[Dataset items]
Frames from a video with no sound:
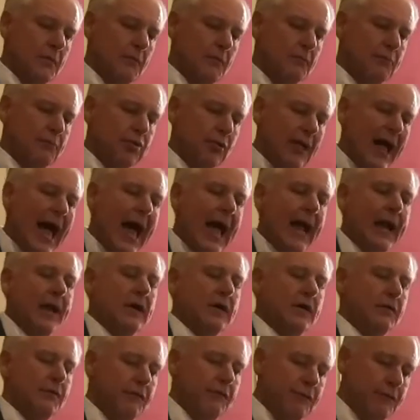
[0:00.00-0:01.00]
Black
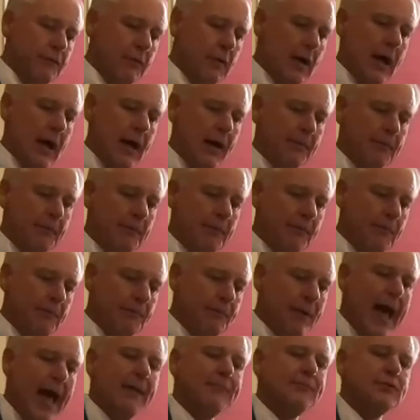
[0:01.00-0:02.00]

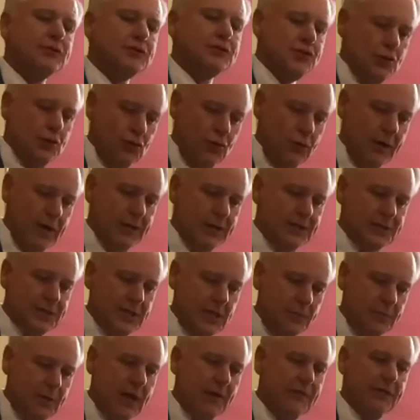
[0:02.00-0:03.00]
Baptists who are in
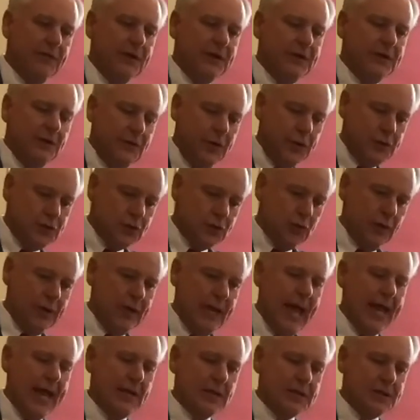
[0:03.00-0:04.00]
CBF
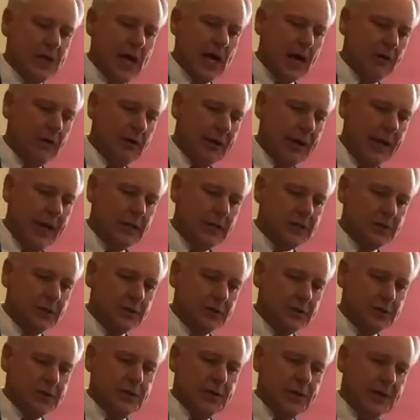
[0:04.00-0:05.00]
individually and as
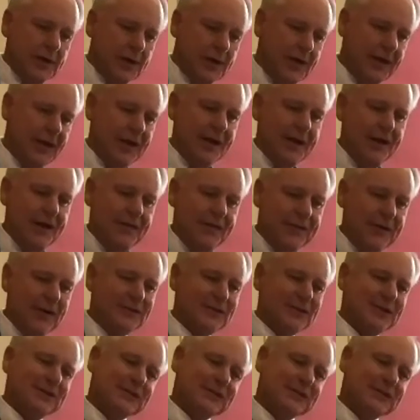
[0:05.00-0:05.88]
congregations. There's a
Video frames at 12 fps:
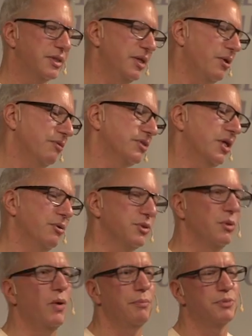You don't have to go to
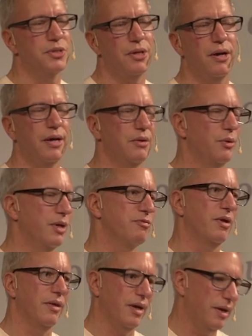a website or
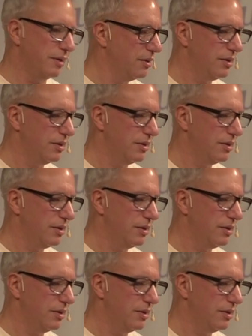anything like that.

WHAT YOU WILL DO
Your answer must contain the full data, repeated exactly, without pictures.

RESPONSE AREA
Frames from a video with no sound:
[0:00.00-0:01.00]
Black
[0:01.00-0:02.00]

[0:02.00-0:03.00]
Baptists who are in
[0:03.00-0:04.00]
CBF
[0:04.00-0:05.00]
individually and as
[0:05.00-0:05.88]
congregations. There's a
Video frames at 12 fps:
You don't have to go to
a website or
anything like that.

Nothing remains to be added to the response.